Middle Eastern lamb-stuffed slow-roasted onion cups

Lamb and chickpea stuffed onions.
Lamb and chickpea stuffed onions. Photo: Katrina Meynink
Dietary
Gluten-free

This is for the onion lovers. The slow-roasted sweet onions are the perfect fodder for lamb mince, cranberries and chickpeas. Each onion half needs at least three layers so they are sturdy enough to act like little boats for the filling.

Ingredients

2-3 tbsp olive oil

6 small brown onions, peeled, halved, and centre removed to create 12 shells (reserve about half of the inner sections)

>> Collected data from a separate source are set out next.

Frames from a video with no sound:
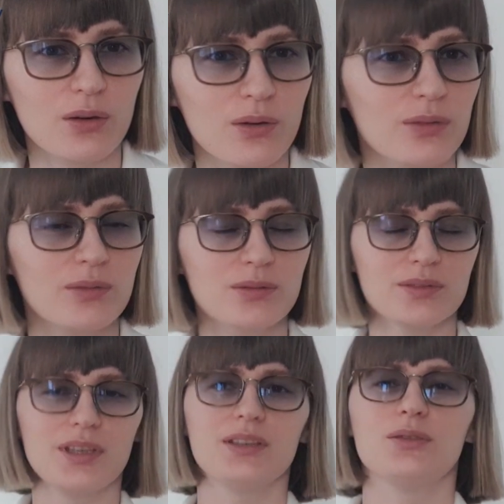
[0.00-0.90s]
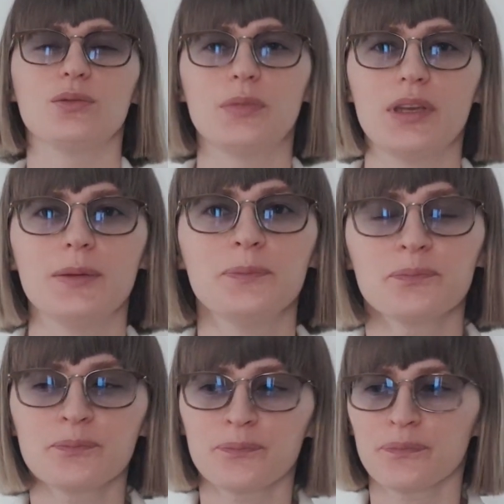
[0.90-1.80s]
don't know, there are so many.
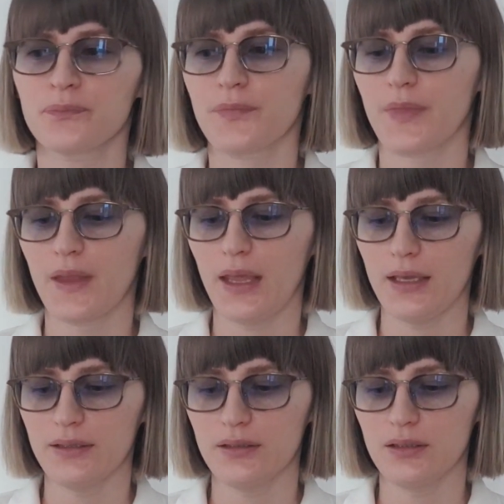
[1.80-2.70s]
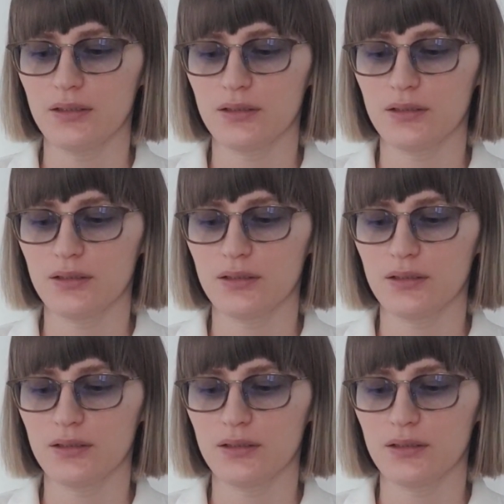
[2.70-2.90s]
And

300g lamb mince (or 300g lamb sausages, casings removed and meat chopped)

1½ tsp ground coriander

1½ tsp ground cumin

1½ tsp ground cinnamon

½ cup dried cranberries, roughly chopped

½ cup tinned chickpeas, rinsed

2 tbsp pomegranate molasses (you could sub in balsamic glaze at a pinch)

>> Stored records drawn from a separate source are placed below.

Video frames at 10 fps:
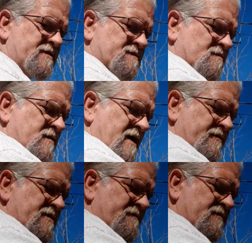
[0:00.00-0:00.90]
is to
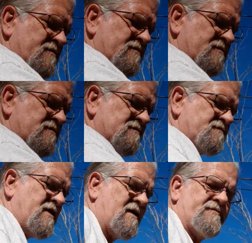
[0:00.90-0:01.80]
round up the
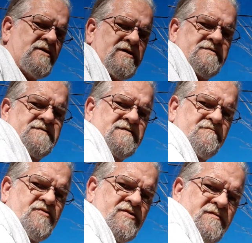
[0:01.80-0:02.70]
population and
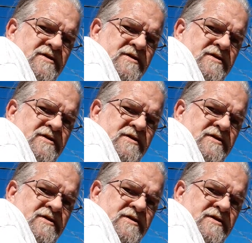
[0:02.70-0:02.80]
put them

1 cup spinach or kale leaves, coarsely torn

To serve (optional)

6 tbsp hummus

4 tbsp roughly chopped coriander leaves

½ cup soft Persian-style feta

Method

1. Preheat oven to 180C. Douse a roasting dish with the olive oil. Place the onion shells into the pan, cups facing upwards, and give them a good swish around in the oil. Cook in the oven for 30 minutes. If the onions appear to be taking on too much colour, reduce the heat – you want them to soften and mellow, taking on only the slightest crisping on top.

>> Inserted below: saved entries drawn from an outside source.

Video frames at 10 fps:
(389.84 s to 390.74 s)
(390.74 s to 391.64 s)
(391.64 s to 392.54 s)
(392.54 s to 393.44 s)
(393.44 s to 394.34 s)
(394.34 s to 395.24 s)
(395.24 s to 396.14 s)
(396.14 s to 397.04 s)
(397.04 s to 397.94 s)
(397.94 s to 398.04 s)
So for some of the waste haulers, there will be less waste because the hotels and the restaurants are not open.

2. While the onion shells are cooking, finely dice the reserved central onion pearls (enough from three of the onions). Add to a medium non-stick frypan with the lamb mince or sausage meat, and the seasonings and cook until just brown and golden. Remove from heat and stir through cranberries and chickpeas.

3. Remove the onions from the oven and scoop in the mince mixture, filling the onions and then spilling into the dish. Drizzle over the pomegranate molasses and add the kale leaves. Return to the oven for 15 minutes.

4. Remove and scatter over herbs and feta and/or dollop with hummus, if using. Season liberally and serve piping hot.